Baidu Upgrades AI Computing Platform to Version 5.0
Baidu Intelligent Cloud Unveils Bage AI Computing Platform 5.0
At the 2025 Baidu Cloud Intelligence Conference, Shen Dou, Executive Vice President of Baidu Group and President of Baidu Intelligent Cloud Business Group, announced the official upgrade of the Bage AI Computing Platform to version 5.0. This release focuses on breaking efficiency bottlenecks in AI computing through enhancements in four key areas: networking, computing power, inference systems, and training-inference integration.
Networking Improvements
The fifth version of the Bage platform achieves faster communication speeds and lower latency, significantly boosting the efficiency of model training and inference. These improvements are critical for large-scale AI applications requiring real-time data processing.
Enhanced Computing Power
Following the release of the Kunlun Chip Super Node at the Create 2025 Baidu AI Developer Conference, the upgraded Bage platform now integrates this technology into Baidu Intelligent Cloud's public cloud service. This provides users with supercomputing capabilities, enabling them to run trillion-parameter models with just a few minutes and a single cloud instance.
Inference System Upgrades
The new version introduces three core strategies—decoupling, adaptive, and intelligent scheduling—to improve throughput and reduce latency. These advancements ensure smoother performance for complex AI workloads.

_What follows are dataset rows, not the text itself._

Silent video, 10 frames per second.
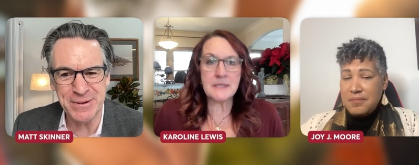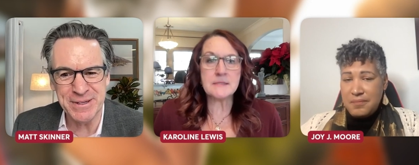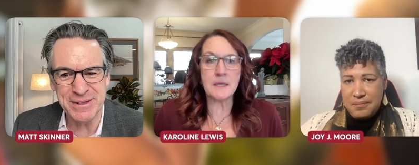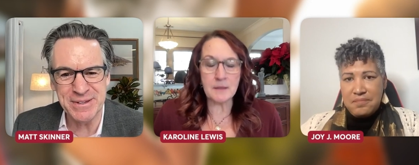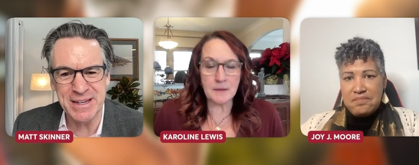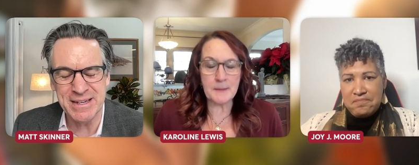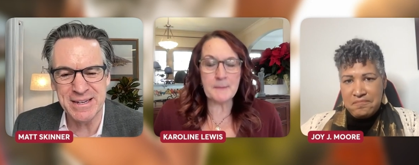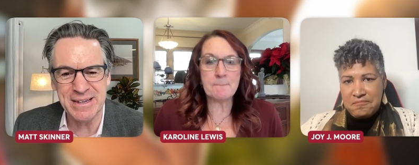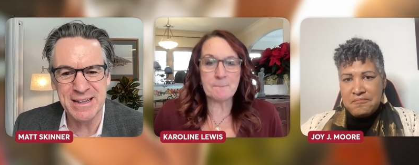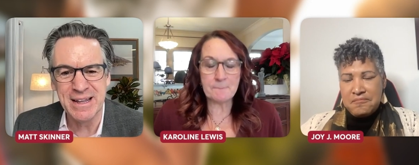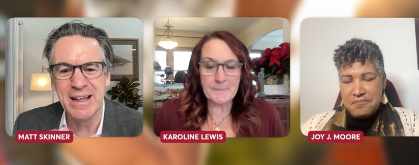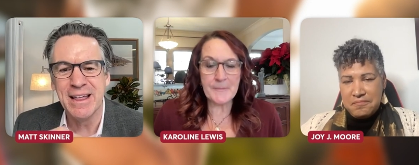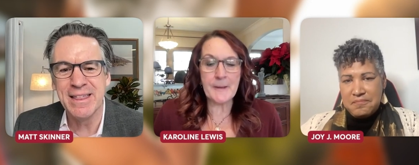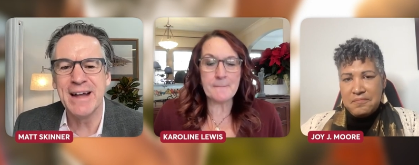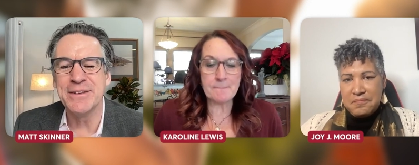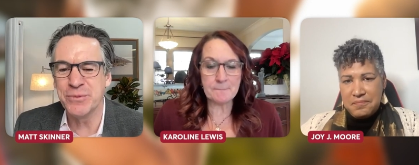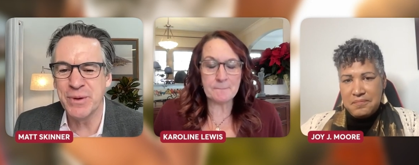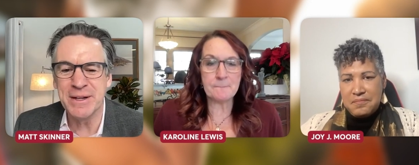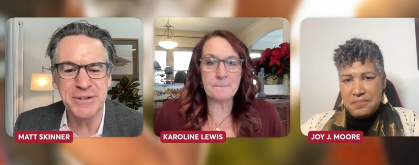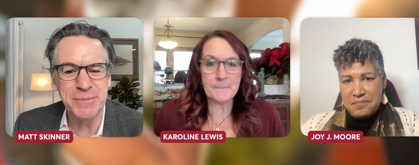Speaker 1: ones, and yeah. that as
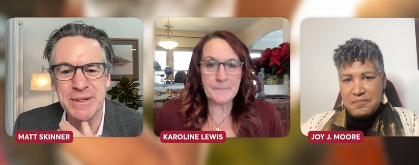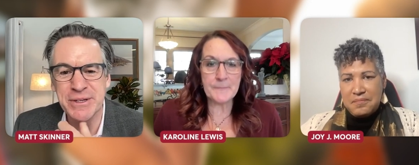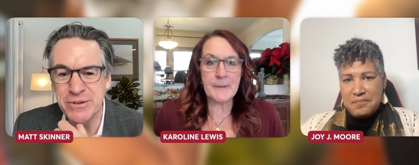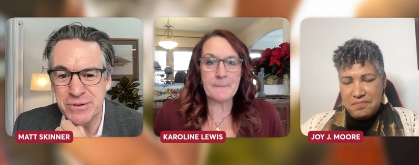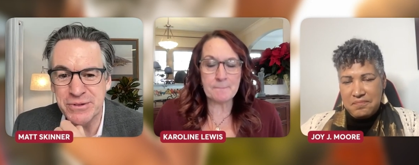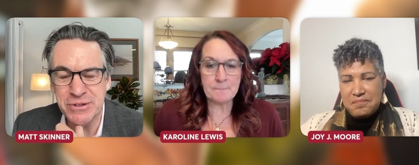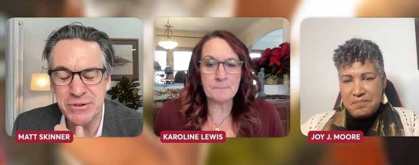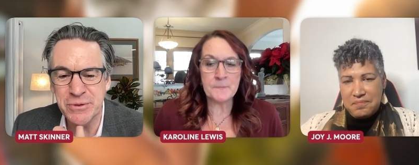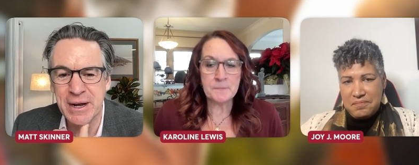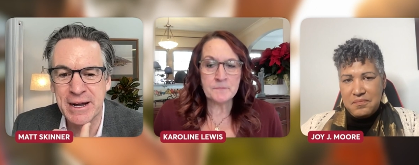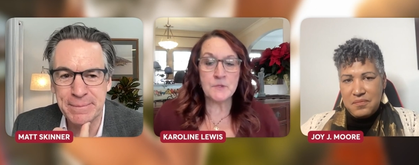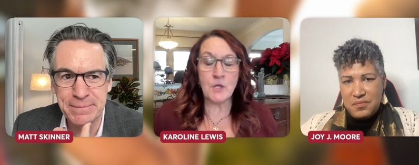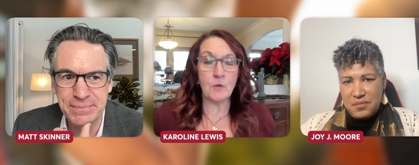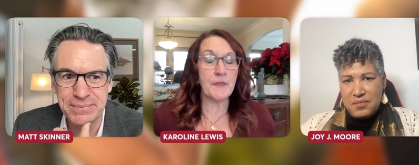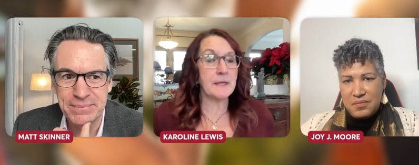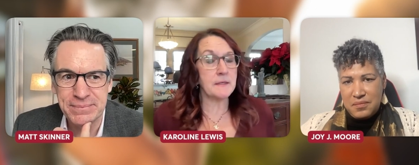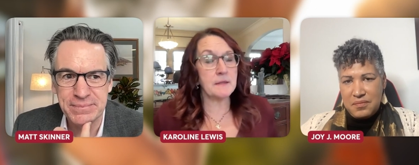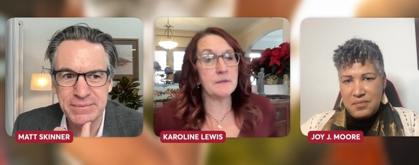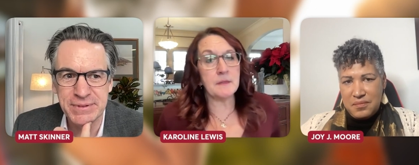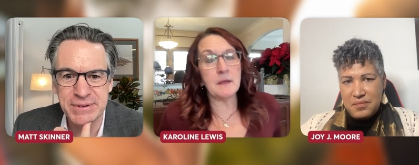well has been used to um, no, that
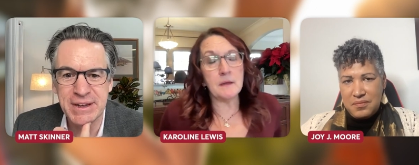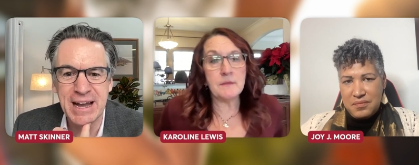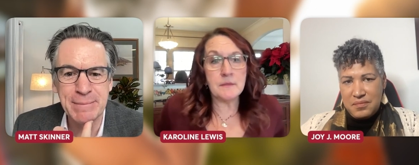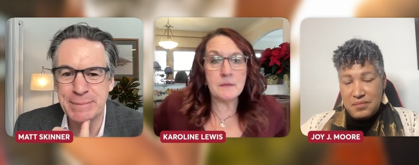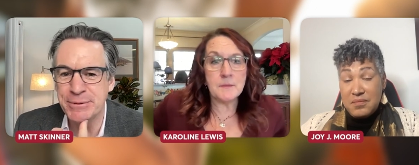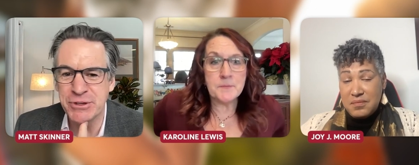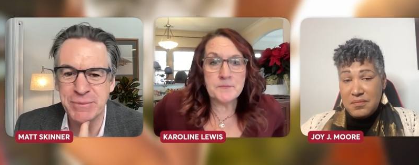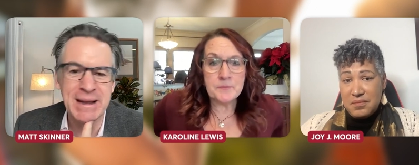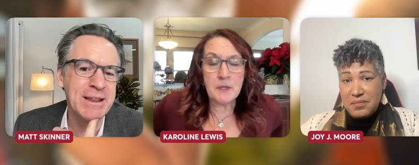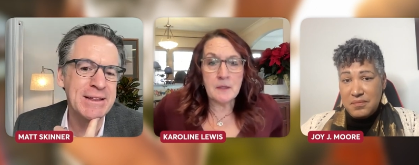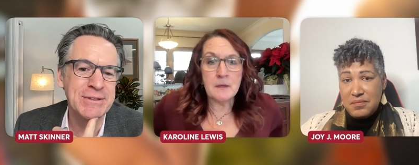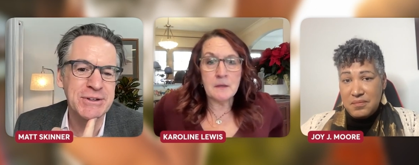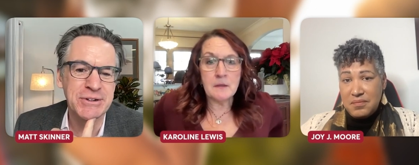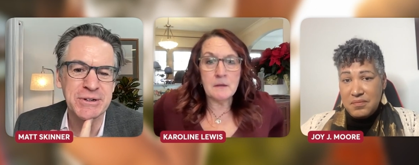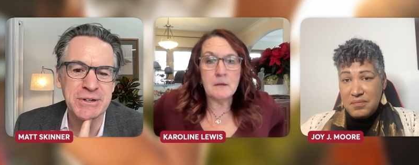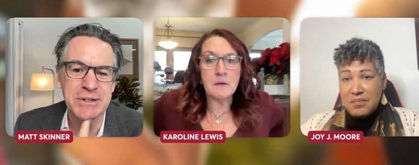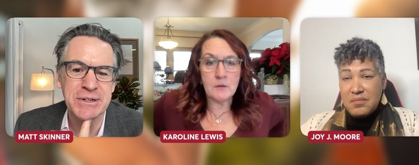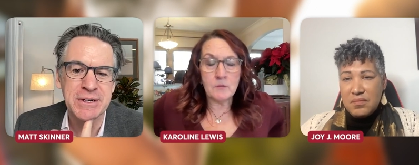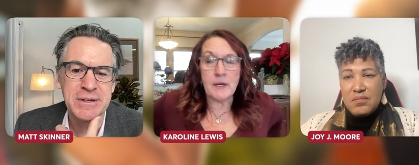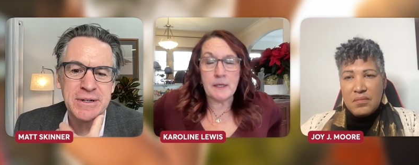deny people's humanity in the church.
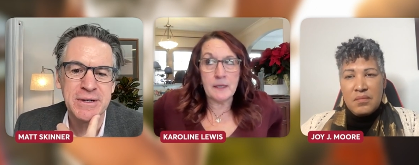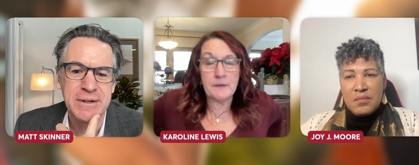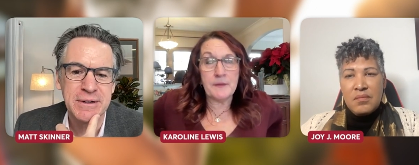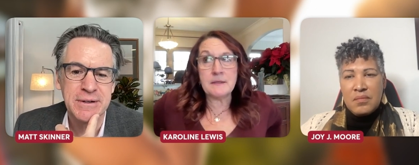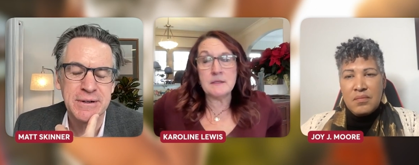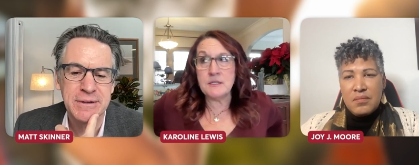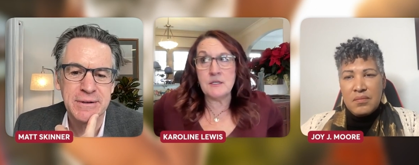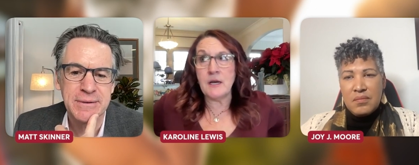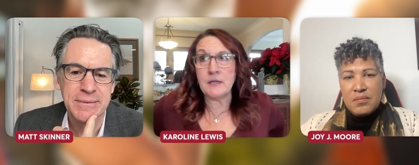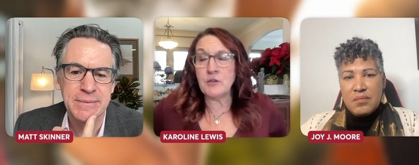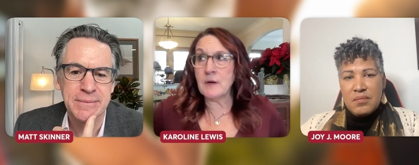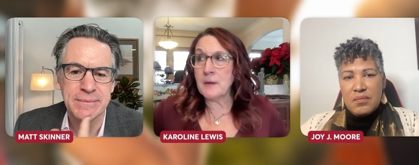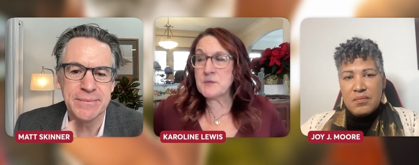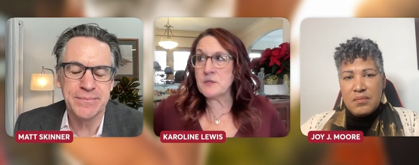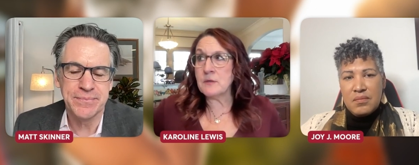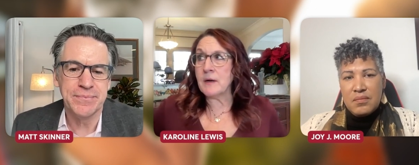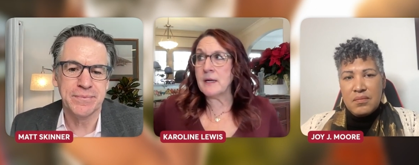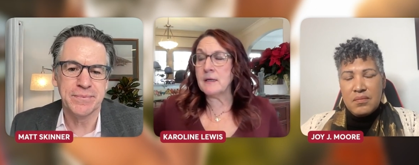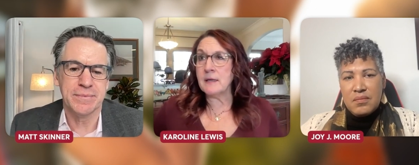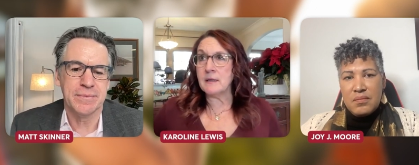
Speaker 2: Right. Mm-hmm. And that, yeah, you're absolutely
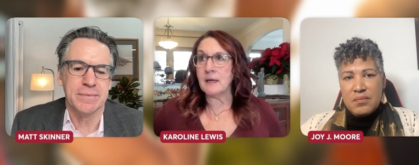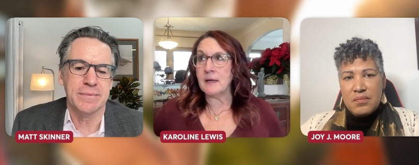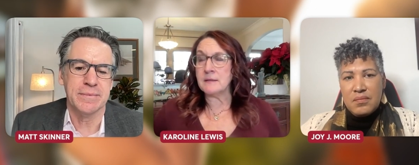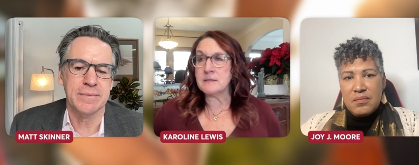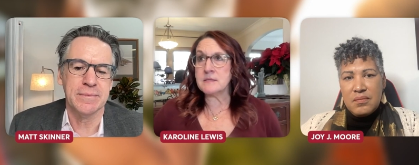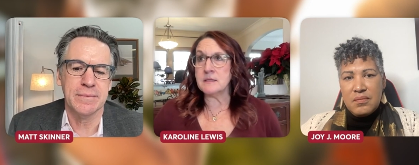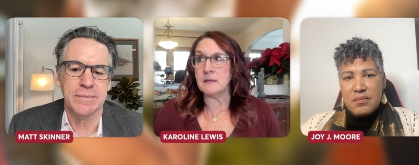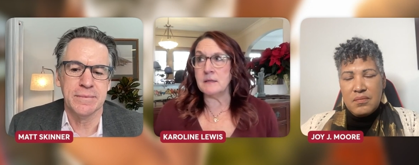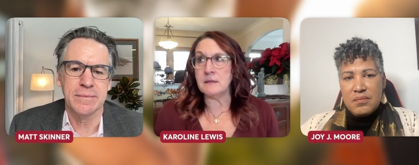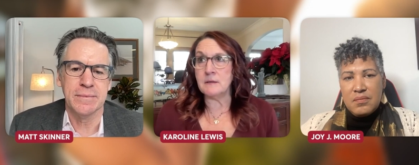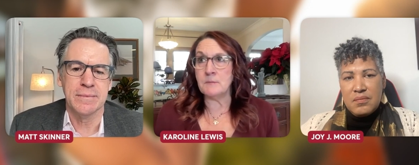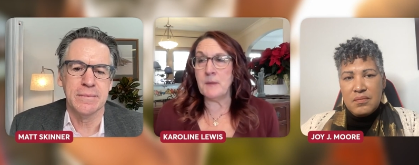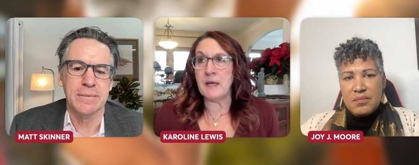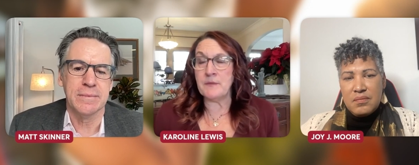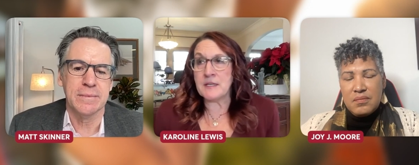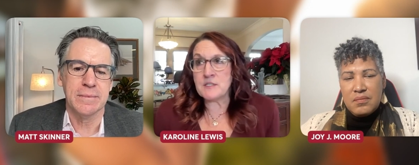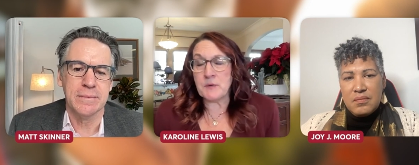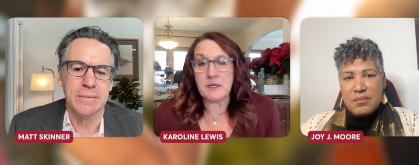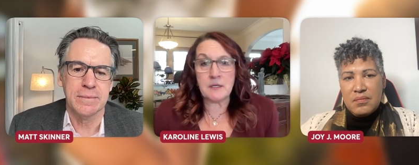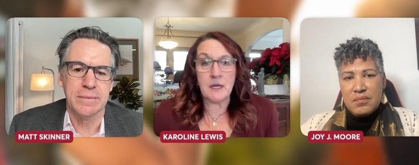right. And that's it. it and that's
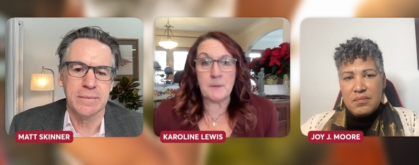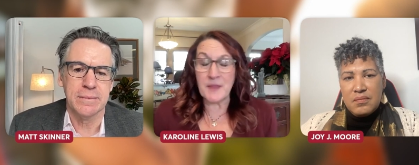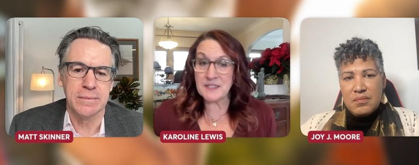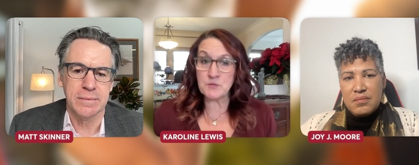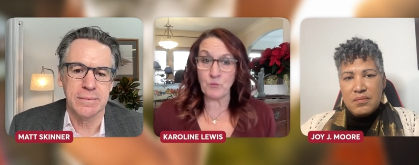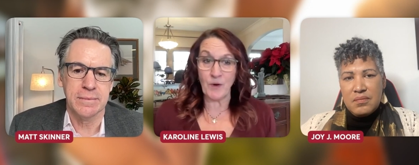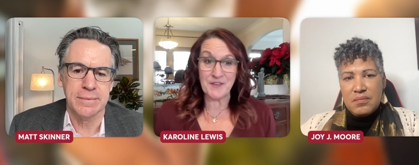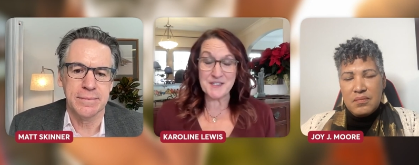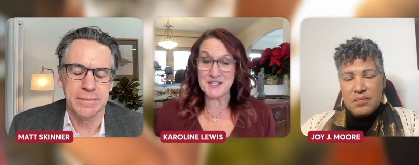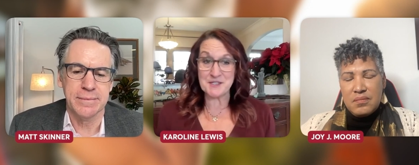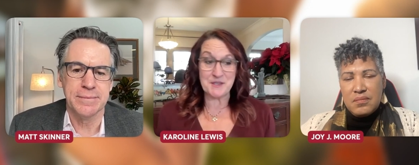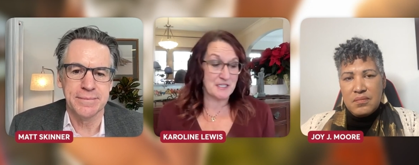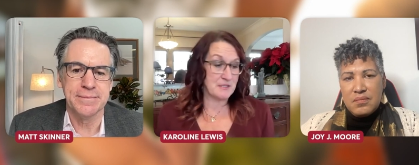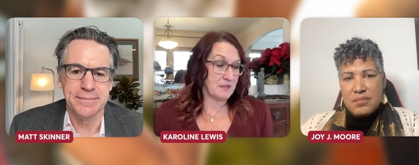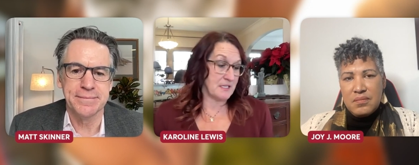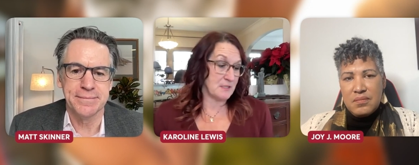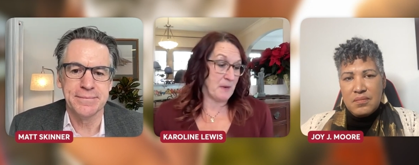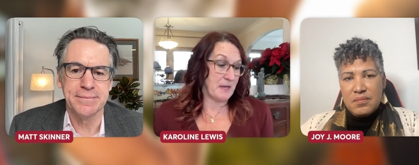what it comes. That's why this is this, these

Training-Inference Integration
Baidu also unveiled the Bage Reinforcement Learning Framework, designed to maximize computing resource utilization. This framework enhances both training and inference efficiency, making it easier for developers to deploy large-scale AI models.
Key Points:
- Faster networking: Reduced latency and improved communication speeds.
- Kunlun Chip Super Node: Enables trillion-parameter model execution.
- Inference optimizations: Decoupling, adaptive strategies, and intelligent scheduling.
- Reinforcement Learning Framework: Boosts training-inference integration efficiency.